US chiefs back ‘neutral’ Russian athletes at Paris Olympics

Russia athletes carrying the country's Olympic flag march at the Beijing Olympic Games
AFP

The U.S. Olympic and Paralympic Committee backs moves to allow athletes from Russia and Belarus to compete at the 2024 Paris Olympics provided they do not participate under their countries’ colours or flags, officials said on Monday.

US officials said that there was “unanimous interest” amongst delegates to an International Olympic Committee (IOC) summit to come up with a pathway that would allow athletes from Russia and Belarus to return to competition.

The two countries have been isolated from international sport ever since Russia launched its invasion of Ukraine in February.

However USOPC chairwoman Susanne Lyons told reporters on a conference call that the “fabric” of the Olympic movement was at risk if athletes were not given the chance to compete as neutrals.

“There was a lot of discussion about whether athletes who happened to have been born in (Russia and Belarus) and have passports from those countries have a pathway whereby they can compete as clean and neutral athletes going forward,” Lyons said.

“I think there’s a fair amount of desire for that to happen over time because our mission is to bring the world together in peace through sport.

“Prohibiting individual athletes from competing is hard for the movement to tolerate.”

Last week’s Olympic summit included delegates from the Olympic movement as well as representatives from the US, Chinese and Russian Olympic Committees. No Ukrainian Olympic representatives attended the meeting.

Lyons said Olympic officials wanted Russian and Belarusian athletes to have the chance to compete as neutrals in order to avoid a return to the boycotts of the 1970s and 1980s.

‘Olympic fabric’ at risk

“There are conflicts around the world every day, countries at war every day, and if people decide they want to boycott things, tit-for-tat, – ‘You didn’t come to our games, so we won’t come to your games’ – very quickly the fabric of the Olympic and paralympic movement falls apart,” Lyons said.

At this year’s Winter Olympics in Beijing, Russian athletes were only allowed to compete under the country’s Russian Olympic Committee flag due to previous doping violations.

However many athletes from Russia competed in uniforms in the colours of the Russian flag.

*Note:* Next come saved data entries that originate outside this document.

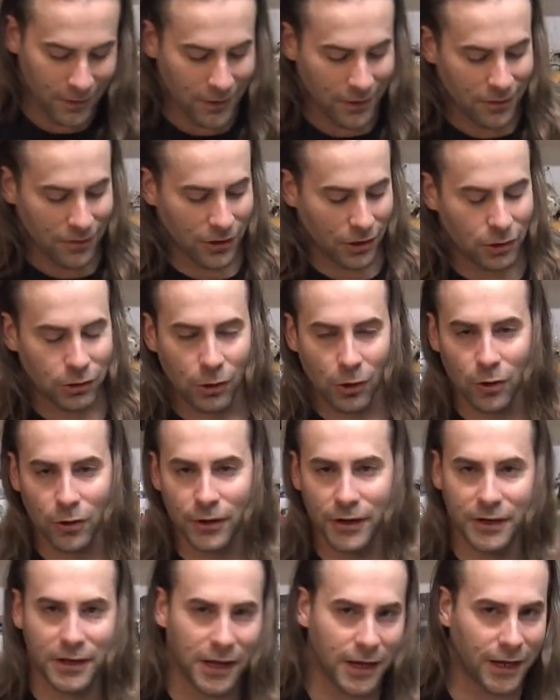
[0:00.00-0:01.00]
The
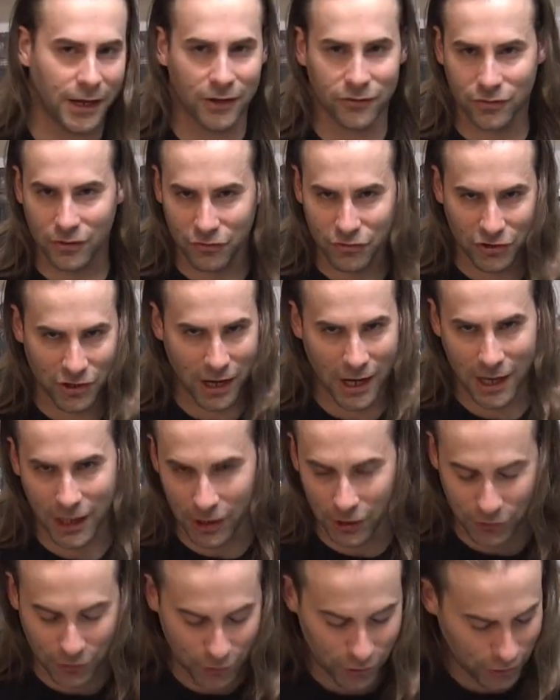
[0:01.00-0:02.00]
glory days of
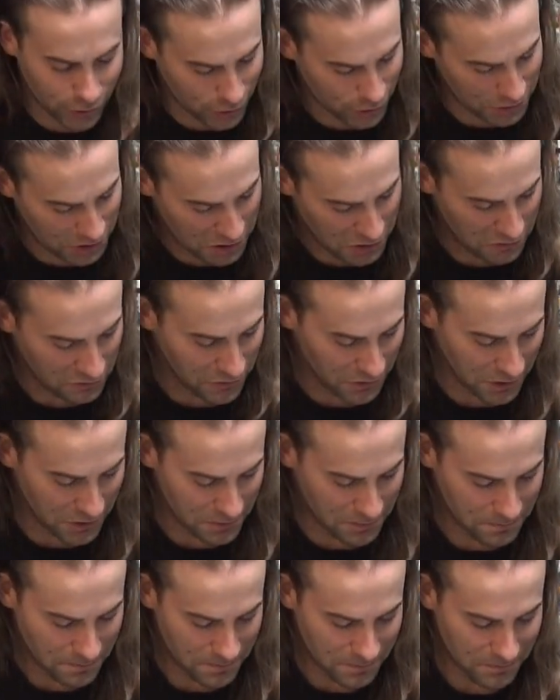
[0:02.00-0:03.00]
childhood are
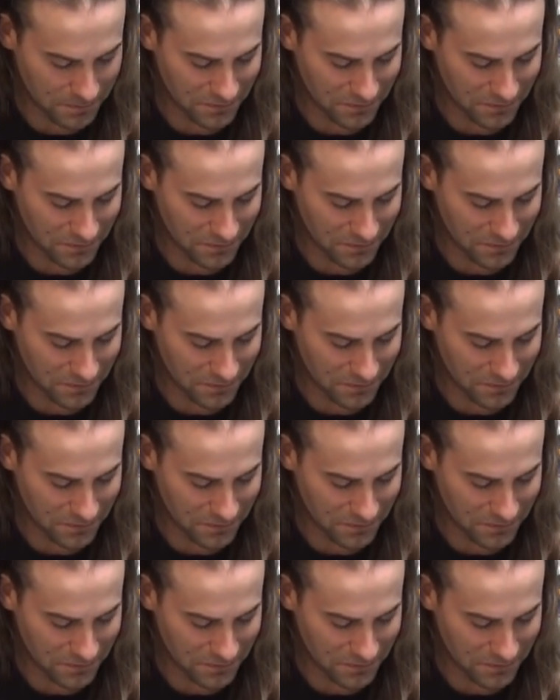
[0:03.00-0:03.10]
over,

Lyons said Olympic officials would only allow Russian athletes to compete in future provided they wore “strictly neutral” uniforms.

“In the past when they competed as neutrals, it was in the same colours and had the word Russia in it,” Lyons said.

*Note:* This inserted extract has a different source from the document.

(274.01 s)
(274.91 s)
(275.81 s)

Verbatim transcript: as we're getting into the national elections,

“But there was absolute agreement that this would have to be strict neutrality. It can’t be the colours, it can’t be the name of the country. A stricter neutrality would have to be maintained.”

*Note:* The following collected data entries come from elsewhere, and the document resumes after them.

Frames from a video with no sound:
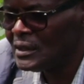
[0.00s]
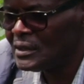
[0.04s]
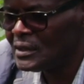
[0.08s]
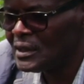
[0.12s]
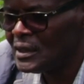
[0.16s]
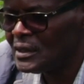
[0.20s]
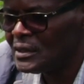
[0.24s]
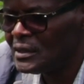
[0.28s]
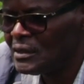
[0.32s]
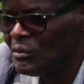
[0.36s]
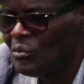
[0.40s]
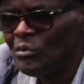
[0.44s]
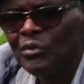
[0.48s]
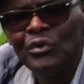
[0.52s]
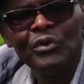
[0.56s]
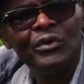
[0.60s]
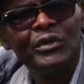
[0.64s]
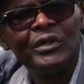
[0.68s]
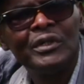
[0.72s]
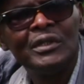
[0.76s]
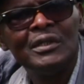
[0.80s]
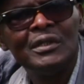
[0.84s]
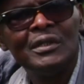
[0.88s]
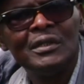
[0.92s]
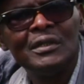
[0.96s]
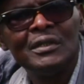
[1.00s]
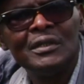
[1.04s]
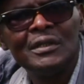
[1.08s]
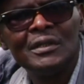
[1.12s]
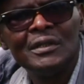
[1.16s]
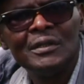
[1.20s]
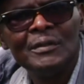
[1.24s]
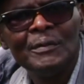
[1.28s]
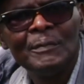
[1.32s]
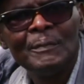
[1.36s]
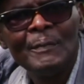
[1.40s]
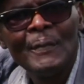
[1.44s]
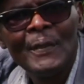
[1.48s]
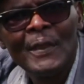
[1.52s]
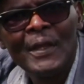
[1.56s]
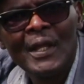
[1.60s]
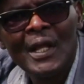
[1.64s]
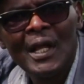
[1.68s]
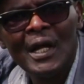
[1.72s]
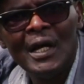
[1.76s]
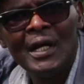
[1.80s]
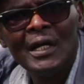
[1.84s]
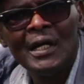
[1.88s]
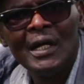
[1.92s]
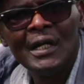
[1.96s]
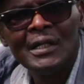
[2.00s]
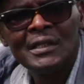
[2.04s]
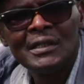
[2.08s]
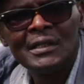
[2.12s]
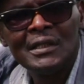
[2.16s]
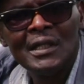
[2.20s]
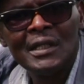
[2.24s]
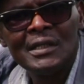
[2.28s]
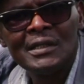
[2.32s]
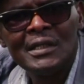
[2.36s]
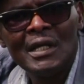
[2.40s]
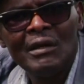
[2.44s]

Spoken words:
as important as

Olympic officials would also attempt to look into ways of vetting athletes to ensure they had never supported Russia’s conflict in Ukraine, although Lyons acknowledged that might be “impossible” to determine.

“The athletes are supposed to have not been supporting the actions of their government’s actions against Ukraine,” she said.

“I don’t know how they could possibly know. But there an agreement that they would want to have athletes who have not actively supported the conflict.”